Se sentó a su mesa. Salvo por la palidez de sus rasgos y los labios tensos, mantenía totalmente el control.
—Philip, ¿qué ha pasado? —preguntó en tono modulado.
Incluso Philip había perdido su calma habitual. Tragó saliva nerviosamente mientras empezaba a explicar:
—Senadora, las otras chicas acaban de hablar conmigo. El marido de Eileen la dejó plantada hace un par de semanas. Por lo que me han dicho, está en un momento terrible. Hace tres años que está con nosotros y, como sabe, es uno de nuestros mejores ayudantes. ¿Podría considerar la idea y concederle una excedencia hasta que se reponga? Este trabajo le encanta.
—¡Ah!, ¿sí? ¿Le gusta tanto que ha sido capaz de dejarme en ridículo en una audiencia televisada? Para mí, está acabada. Quiero que esté fuera de aquí dentro de quince minutos. Y da gracias porque no te despida a ti también. Cuando el informe llegó tarde, te tocaba a ti averiguar la razón verdadera del problema. Con toda la gente brillante que hay, y que además está deseosa de puestos de trabajo incluido el mío, ¿crees que tengo intención de fracasar tan sólo porque estoy rodeada de incompetentes?
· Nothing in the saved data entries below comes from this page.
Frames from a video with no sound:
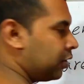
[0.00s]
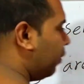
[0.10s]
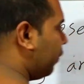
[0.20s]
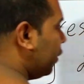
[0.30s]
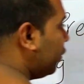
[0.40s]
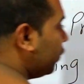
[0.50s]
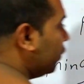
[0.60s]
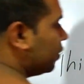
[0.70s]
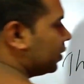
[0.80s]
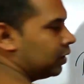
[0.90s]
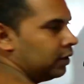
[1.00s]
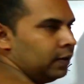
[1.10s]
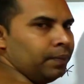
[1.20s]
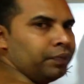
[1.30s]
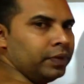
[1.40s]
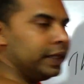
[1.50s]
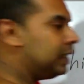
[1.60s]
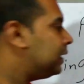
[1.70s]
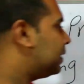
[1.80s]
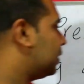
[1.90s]
so we use
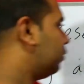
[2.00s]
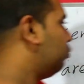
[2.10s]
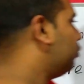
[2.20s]
these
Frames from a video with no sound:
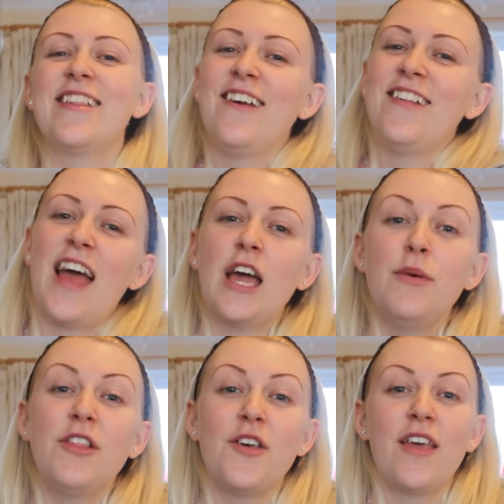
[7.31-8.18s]
so today I'm going
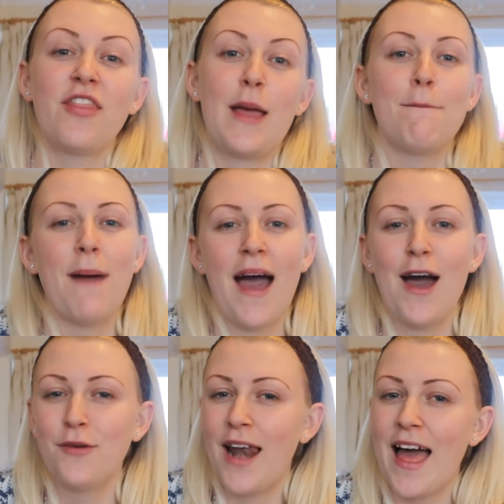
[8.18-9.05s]
to be doing the
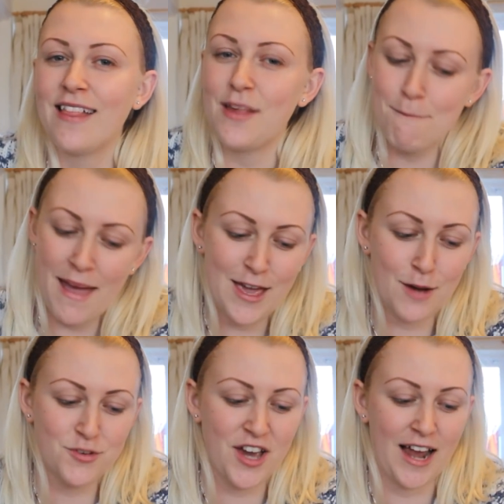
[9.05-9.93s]
Poundland
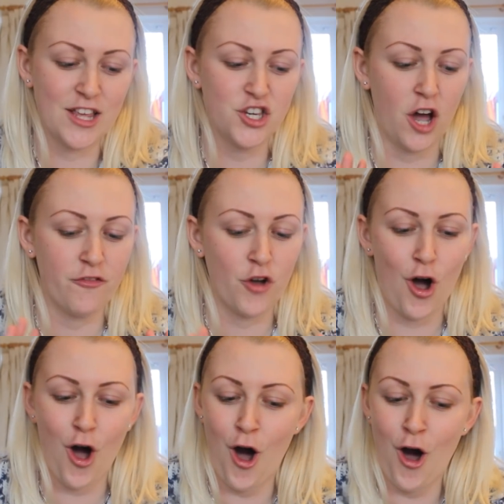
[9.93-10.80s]
makeup challenge. I've
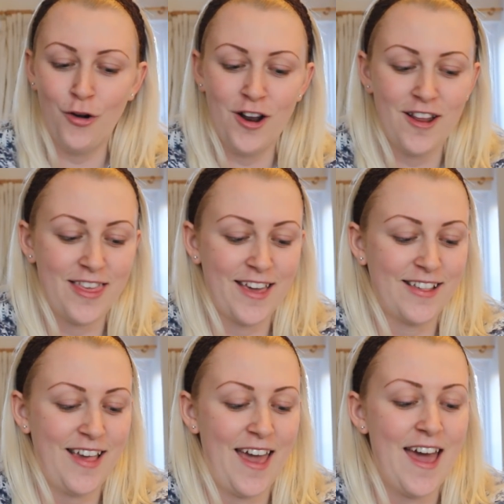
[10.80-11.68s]
got a whole load of
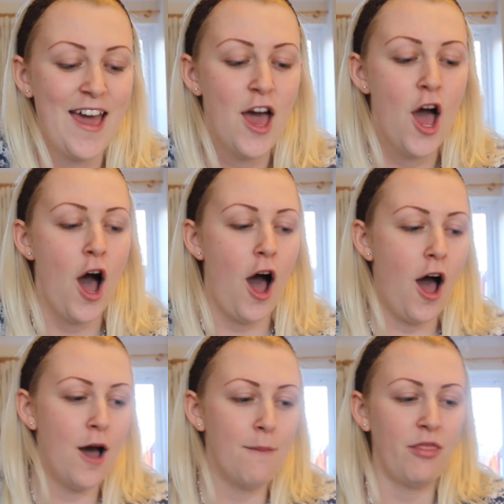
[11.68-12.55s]
things here.
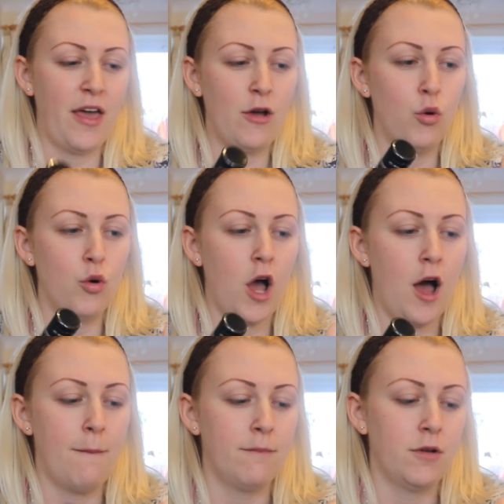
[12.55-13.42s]
Um, they all
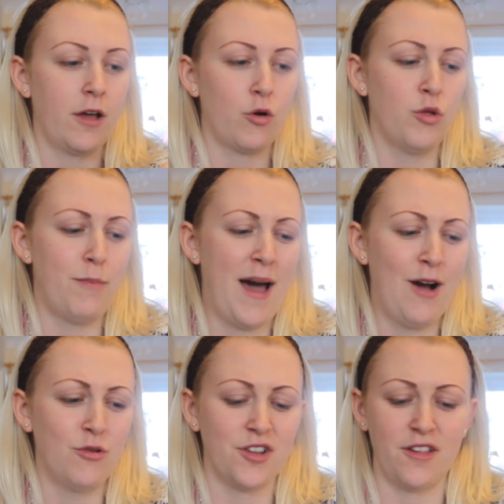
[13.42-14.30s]
come, like all the
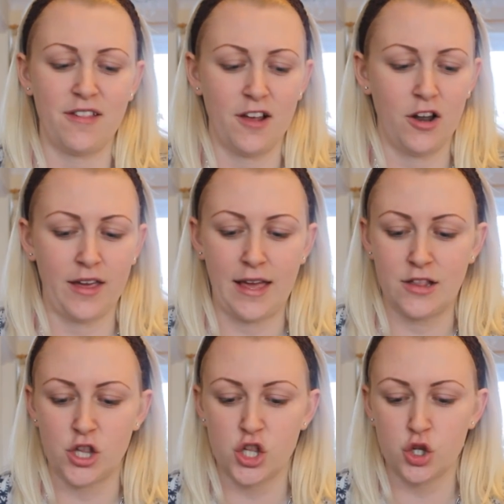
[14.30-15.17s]
powders are like
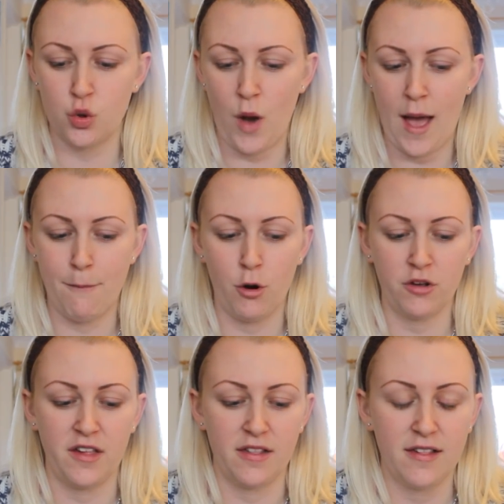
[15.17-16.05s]
in square
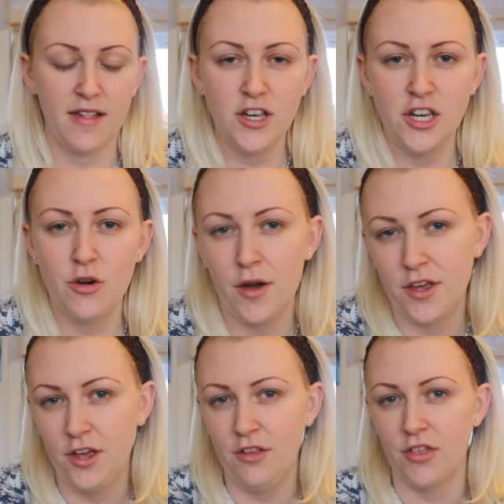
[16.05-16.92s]
boxes. It's actually
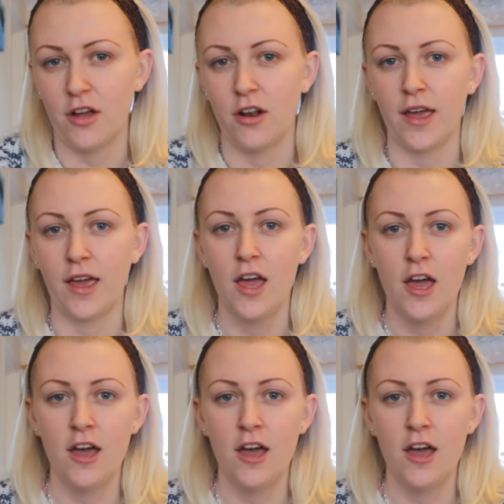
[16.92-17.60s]
quite cute though, like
—No, senadora —murmuró Philip.
—No hay segundas oportunidades en este despacho. ¿No he avisado ya a mi personal de ello?
—Sí, senadora.
—Entonces sal de aquí y haz lo que te digo.
—Sí, senadora.
«¡Caramba! —pensó Pat—, no me extraña que Philip fuera tan reservado conmigo». Entonces se dio cuenta de que la senadora estaba mirándola.
—Bien Pat, ¿supongo que piensas que soy un ogro? —No esperó una respuesta—. Mi gente sabe que si tiene un problema personal y no pueden con el trabajo, es su responsabilidad comunicarlo y pedir una excedencia. Esa política es precisamente para evitar este tipo de cosas. Cuando un miembro del personal comete un error, se refleja en mi imagen. He trabajado duro durante muchos años, y no voy a dejarme comprometer por la estupidez de otra persona. Y ahora, por Dios santo, me voy corriendo; me esperan en la escalera de la entrada, para hacerme una foto con una tropa de Brownies[5].